------ Data provided ------

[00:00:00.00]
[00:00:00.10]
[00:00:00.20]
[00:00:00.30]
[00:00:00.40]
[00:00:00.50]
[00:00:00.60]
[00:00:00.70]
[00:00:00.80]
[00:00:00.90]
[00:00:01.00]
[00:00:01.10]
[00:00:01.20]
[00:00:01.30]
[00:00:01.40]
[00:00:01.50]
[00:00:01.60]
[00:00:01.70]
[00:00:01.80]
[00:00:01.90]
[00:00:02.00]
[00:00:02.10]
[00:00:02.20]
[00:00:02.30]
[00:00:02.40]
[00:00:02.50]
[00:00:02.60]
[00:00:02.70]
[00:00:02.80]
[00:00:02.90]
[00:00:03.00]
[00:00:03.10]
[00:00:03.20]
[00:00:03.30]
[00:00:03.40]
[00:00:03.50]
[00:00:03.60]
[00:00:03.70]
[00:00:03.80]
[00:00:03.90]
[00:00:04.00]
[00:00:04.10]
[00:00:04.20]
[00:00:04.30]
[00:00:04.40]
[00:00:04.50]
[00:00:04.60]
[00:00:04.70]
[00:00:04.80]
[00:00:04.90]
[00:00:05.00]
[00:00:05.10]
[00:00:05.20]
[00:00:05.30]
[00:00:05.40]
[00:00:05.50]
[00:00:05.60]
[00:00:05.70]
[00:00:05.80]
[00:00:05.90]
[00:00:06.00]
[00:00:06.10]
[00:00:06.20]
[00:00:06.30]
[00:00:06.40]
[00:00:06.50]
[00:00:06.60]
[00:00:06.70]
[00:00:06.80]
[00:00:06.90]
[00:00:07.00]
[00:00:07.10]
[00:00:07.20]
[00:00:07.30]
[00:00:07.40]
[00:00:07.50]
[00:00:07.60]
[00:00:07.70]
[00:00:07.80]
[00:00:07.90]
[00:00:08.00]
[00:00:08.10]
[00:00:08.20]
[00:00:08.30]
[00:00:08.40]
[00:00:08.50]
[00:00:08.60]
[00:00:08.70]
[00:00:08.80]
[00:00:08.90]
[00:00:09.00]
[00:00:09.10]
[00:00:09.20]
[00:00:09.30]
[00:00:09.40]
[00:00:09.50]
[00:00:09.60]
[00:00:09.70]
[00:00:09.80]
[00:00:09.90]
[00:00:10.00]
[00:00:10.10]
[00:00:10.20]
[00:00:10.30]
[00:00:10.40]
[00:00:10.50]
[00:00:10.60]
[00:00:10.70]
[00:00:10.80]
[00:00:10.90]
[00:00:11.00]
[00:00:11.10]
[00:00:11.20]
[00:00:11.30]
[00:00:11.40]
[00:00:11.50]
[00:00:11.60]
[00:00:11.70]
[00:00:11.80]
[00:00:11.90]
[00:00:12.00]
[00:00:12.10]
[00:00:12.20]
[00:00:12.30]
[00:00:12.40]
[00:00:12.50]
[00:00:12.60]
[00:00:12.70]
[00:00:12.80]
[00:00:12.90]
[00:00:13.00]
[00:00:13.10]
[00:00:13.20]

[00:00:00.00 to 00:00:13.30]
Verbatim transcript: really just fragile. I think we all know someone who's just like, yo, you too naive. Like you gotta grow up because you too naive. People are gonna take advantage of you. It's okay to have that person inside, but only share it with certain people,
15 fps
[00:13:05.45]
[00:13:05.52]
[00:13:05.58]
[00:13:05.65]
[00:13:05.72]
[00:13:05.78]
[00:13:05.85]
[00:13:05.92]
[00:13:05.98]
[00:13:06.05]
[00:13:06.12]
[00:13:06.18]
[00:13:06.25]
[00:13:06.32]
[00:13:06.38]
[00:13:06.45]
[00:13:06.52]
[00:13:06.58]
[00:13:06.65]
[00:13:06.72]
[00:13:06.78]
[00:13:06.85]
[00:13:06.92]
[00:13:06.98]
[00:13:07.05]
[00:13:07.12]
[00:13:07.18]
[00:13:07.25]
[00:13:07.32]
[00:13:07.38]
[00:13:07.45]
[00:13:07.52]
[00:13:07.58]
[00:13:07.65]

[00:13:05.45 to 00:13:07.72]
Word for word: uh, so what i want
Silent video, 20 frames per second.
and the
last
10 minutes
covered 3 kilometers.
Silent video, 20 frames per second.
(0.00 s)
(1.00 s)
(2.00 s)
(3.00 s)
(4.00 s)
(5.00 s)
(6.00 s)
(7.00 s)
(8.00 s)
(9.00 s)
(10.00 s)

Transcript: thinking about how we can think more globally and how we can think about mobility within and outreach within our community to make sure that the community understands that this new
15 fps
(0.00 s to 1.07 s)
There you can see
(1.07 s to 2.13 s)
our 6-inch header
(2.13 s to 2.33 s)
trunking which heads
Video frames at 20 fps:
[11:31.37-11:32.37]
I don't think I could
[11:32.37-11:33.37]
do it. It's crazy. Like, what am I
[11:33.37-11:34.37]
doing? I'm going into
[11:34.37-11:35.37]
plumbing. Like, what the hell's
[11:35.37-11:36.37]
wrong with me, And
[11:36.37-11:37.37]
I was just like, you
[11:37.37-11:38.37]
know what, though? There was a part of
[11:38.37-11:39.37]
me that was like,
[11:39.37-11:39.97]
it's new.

------

Copy out every entry again, exactly as it was given.

Response ::
[00:00:00.00]
[00:00:00.10]
[00:00:00.20]
[00:00:00.30]
[00:00:00.40]
[00:00:00.50]
[00:00:00.60]
[00:00:00.70]
[00:00:00.80]
[00:00:00.90]
[00:00:01.00]
[00:00:01.10]
[00:00:01.20]
[00:00:01.30]
[00:00:01.40]
[00:00:01.50]
[00:00:01.60]
[00:00:01.70]
[00:00:01.80]
[00:00:01.90]
[00:00:02.00]
[00:00:02.10]
[00:00:02.20]
[00:00:02.30]
[00:00:02.40]
[00:00:02.50]
[00:00:02.60]
[00:00:02.70]
[00:00:02.80]
[00:00:02.90]
[00:00:03.00]
[00:00:03.10]
[00:00:03.20]
[00:00:03.30]
[00:00:03.40]
[00:00:03.50]
[00:00:03.60]
[00:00:03.70]
[00:00:03.80]
[00:00:03.90]
[00:00:04.00]
[00:00:04.10]
[00:00:04.20]
[00:00:04.30]
[00:00:04.40]
[00:00:04.50]
[00:00:04.60]
[00:00:04.70]
[00:00:04.80]
[00:00:04.90]
[00:00:05.00]
[00:00:05.10]
[00:00:05.20]
[00:00:05.30]
[00:00:05.40]
[00:00:05.50]
[00:00:05.60]
[00:00:05.70]
[00:00:05.80]
[00:00:05.90]
[00:00:06.00]
[00:00:06.10]
[00:00:06.20]
[00:00:06.30]
[00:00:06.40]
[00:00:06.50]
[00:00:06.60]
[00:00:06.70]
[00:00:06.80]
[00:00:06.90]
[00:00:07.00]
[00:00:07.10]
[00:00:07.20]
[00:00:07.30]
[00:00:07.40]
[00:00:07.50]
[00:00:07.60]
[00:00:07.70]
[00:00:07.80]
[00:00:07.90]
[00:00:08.00]
[00:00:08.10]
[00:00:08.20]
[00:00:08.30]
[00:00:08.40]
[00:00:08.50]
[00:00:08.60]
[00:00:08.70]
[00:00:08.80]
[00:00:08.90]
[00:00:09.00]
[00:00:09.10]
[00:00:09.20]
[00:00:09.30]
[00:00:09.40]
[00:00:09.50]
[00:00:09.60]
[00:00:09.70]
[00:00:09.80]
[00:00:09.90]
[00:00:10.00]
[00:00:10.10]
[00:00:10.20]
[00:00:10.30]
[00:00:10.40]
[00:00:10.50]
[00:00:10.60]
[00:00:10.70]
[00:00:10.80]
[00:00:10.90]
[00:00:11.00]
[00:00:11.10]
[00:00:11.20]
[00:00:11.30]
[00:00:11.40]
[00:00:11.50]
[00:00:11.60]
[00:00:11.70]
[00:00:11.80]
[00:00:11.90]
[00:00:12.00]
[00:00:12.10]
[00:00:12.20]
[00:00:12.30]
[00:00:12.40]
[00:00:12.50]
[00:00:12.60]
[00:00:12.70]
[00:00:12.80]
[00:00:12.90]
[00:00:13.00]
[00:00:13.10]
[00:00:13.20]

[00:00:00.00 to 00:00:13.30]
Verbatim transcript: really just fragile. I think we all know someone who's just like, yo, you too naive. Like you gotta grow up because you too naive. People are gonna take advantage of you. It's okay to have that person inside, but only share it with certain people,
15 fps
[00:13:05.45]
[00:13:05.52]
[00:13:05.58]
[00:13:05.65]
[00:13:05.72]
[00:13:05.78]
[00:13:05.85]
[00:13:05.92]
[00:13:05.98]
[00:13:06.05]
[00:13:06.12]
[00:13:06.18]
[00:13:06.25]
[00:13:06.32]
[00:13:06.38]
[00:13:06.45]
[00:13:06.52]
[00:13:06.58]
[00:13:06.65]
[00:13:06.72]
[00:13:06.78]
[00:13:06.85]
[00:13:06.92]
[00:13:06.98]
[00:13:07.05]
[00:13:07.12]
[00:13:07.18]
[00:13:07.25]
[00:13:07.32]
[00:13:07.38]
[00:13:07.45]
[00:13:07.52]
[00:13:07.58]
[00:13:07.65]

[00:13:05.45 to 00:13:07.72]
Word for word: uh, so what i want
Silent video, 20 frames per second.
and the
last
10 minutes
covered 3 kilometers.
Silent video, 20 frames per second.
(0.00 s)
(1.00 s)
(2.00 s)
(3.00 s)
(4.00 s)
(5.00 s)
(6.00 s)
(7.00 s)
(8.00 s)
(9.00 s)
(10.00 s)

Transcript: thinking about how we can think more globally and how we can think about mobility within and outreach within our community to make sure that the community understands that this new
15 fps
(0.00 s to 1.07 s)
There you can see
(1.07 s to 2.13 s)
our 6-inch header
(2.13 s to 2.33 s)
trunking which heads
Video frames at 20 fps:
[11:31.37-11:32.37]
I don't think I could
[11:32.37-11:33.37]
do it. It's crazy. Like, what am I
[11:33.37-11:34.37]
doing? I'm going into
[11:34.37-11:35.37]
plumbing. Like, what the hell's
[11:35.37-11:36.37]
wrong with me, And
[11:36.37-11:37.37]
I was just like, you
[11:37.37-11:38.37]
know what, though? There was a part of
[11:38.37-11:39.37]
me that was like,
[11:39.37-11:39.97]
it's new.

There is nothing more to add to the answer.